Parliamentary Costs Act 2006
- Parliament of the United Kingdom
- Long title: An Act to consolidate the House of Commons Costs Taxation Act 1847, the House of Lords Costs Taxation Act 1849, the Parliamentary Costs Act 1865, the Parliamentary Costs Act 1867, the Parliamentary Costs Act 1871 and the House of Commons Costs Taxation Act 1879, with amendments to give effect to recommendations of the Law Commission and the Scottish Law Commission.
- Citation: 2006 c. 37
- Territorial extent: United Kingdom

Dates
- Royal assent: 8 November 2006
- Commencement: 1 April 2007

Other legislation
- Amends: Private Legislation Procedure (Scotland) Act 1936; Statutory Orders (Special Procedure) Act 1945; See § Repealed enactments;
- Repeals/revokes: See § Repealed enactments

Status: Current legislation

History of passage through Parliament

Text of statute as originally enacted

Revised text of statute as amended

Text of the Parliamentary Costs Act 2006 as in force today (including any amendments) within the United Kingdom, from legislation.gov.uk.

= Parliamentary Costs Act 2006 =

Act of the Parliament of the United Kingdom

The Parliamentary Costs Act 2006 (c. 37) is an act of the Parliament of the United Kingdom.
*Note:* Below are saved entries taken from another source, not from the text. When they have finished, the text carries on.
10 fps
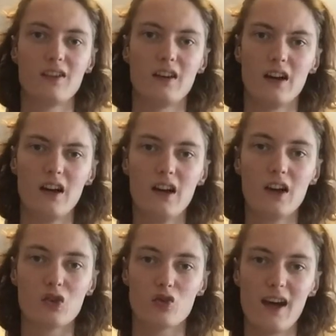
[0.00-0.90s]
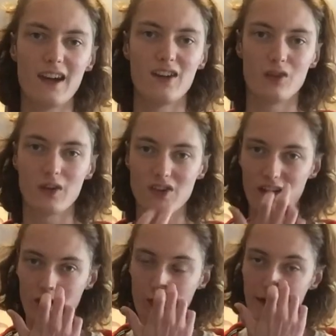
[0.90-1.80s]
to trend, which
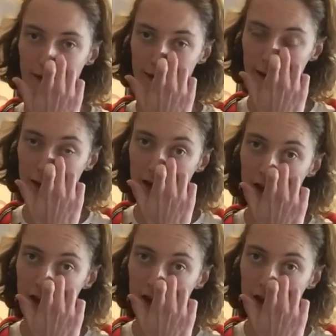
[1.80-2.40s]
has a really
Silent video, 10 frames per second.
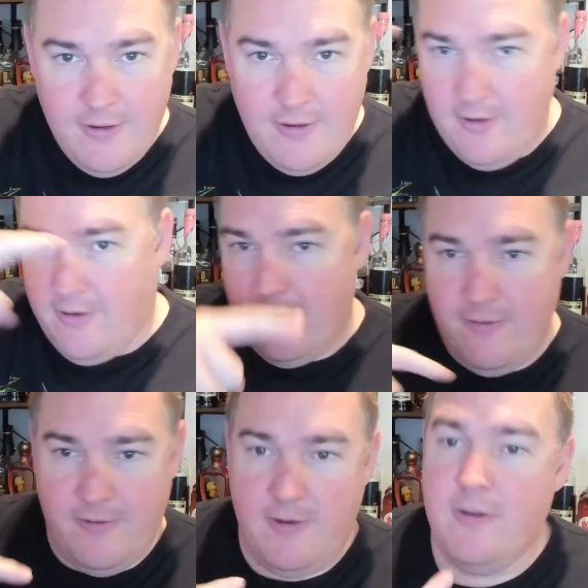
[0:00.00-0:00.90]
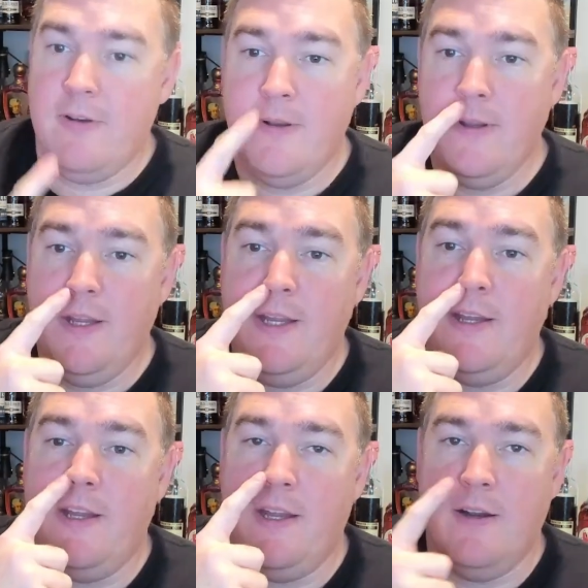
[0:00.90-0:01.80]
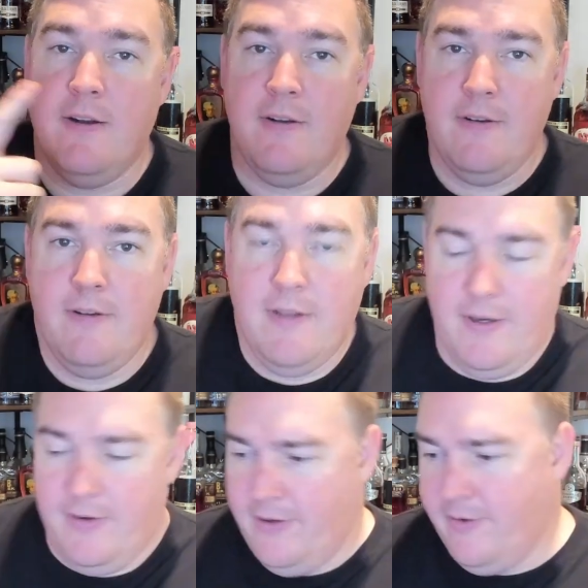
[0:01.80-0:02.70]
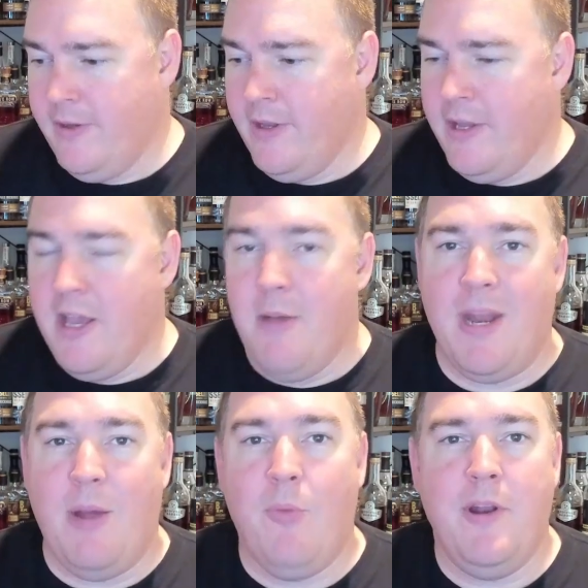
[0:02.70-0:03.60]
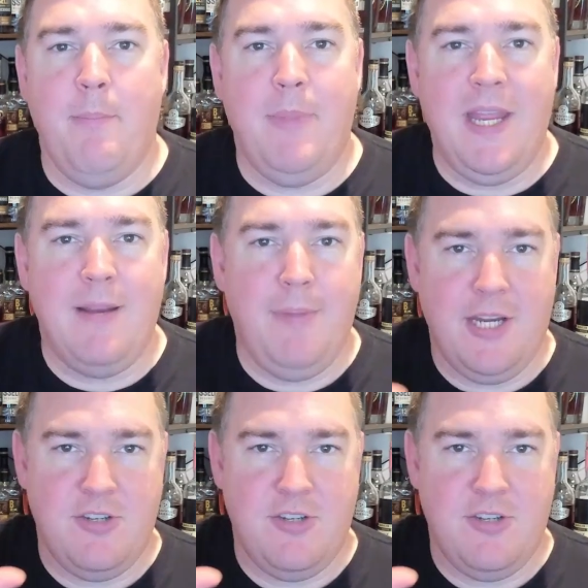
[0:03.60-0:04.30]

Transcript: or over here. I don't know. But I want a big picture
It consolidates legislation relating to parliamentary costs of private bills.

== Provisions ==
The act concerns the "assessment and certification" of costs that are incurred during the passage of a private bill by the promoters of the bill, opponents of the bill, and other parties. The contents of the act also apply to hybrid bills.

The Speaker of the House of Commons is required to appoint a taxing officer under the act.

The act was passed as a consolidation bill, replacing various other laws, including:

- the House of Commons Costs Taxation Act 1847
- the House of Lords Costs Taxation Act 1849
- the Parliamentary Costs Act 1865
- the Parliamentary Costs Act 1867
- the Parliamentary Costs Act 1871
- the House of Commons Costs Taxation Act 1879

=== Repealed enactments and revocations ===
Section 17(6) of the act repealed 7 enactments and revoked 1 instrument, listed in schedule 1 to the act.

| Citation | Short title | Extent of repeal or revocation |
Acts
| 10 & 11 Vict. c. 69 | House of Commons Costs Taxation Act 1847 | The whole act. |
| 12 & 13 Vict. c. 78 | House of Lords Costs Taxation Act 1849 | The whole act. |
| 28 & 29 Vict. c. 27 | Parliamentary Costs Act 1865 | The whole act. |
| 30 & 31 Vict. c. 136 | Parliamentary Costs Act 1867 | The whole act. |
| 34 & 35 Vict. c. 3 | Parliamentary Costs Act 1871 | The whole act. |
| 42 & 43 Vict. c. 17 | House of Commons Costs Taxation Act 1879 | The whole act. |
| 1993 c. 50 | Statute Law (Repeals) Act 1993 | In Schedule 2, paragraph 13. |
Statutory instruments
| SI 1991/2684 | Solicitors' Incorporated Practices Order 1991 | In Schedule 1, the entries relating to the House of Commons Costs Taxation Act 1847, the House of Lords Costs Taxation Act 1849, the Parliamentary Costs Act 1865, and the House of Commons Costs Taxation Act 1879. |
In Schedule 2, the entry relating to the House of Lords Costs Taxation Act 1849.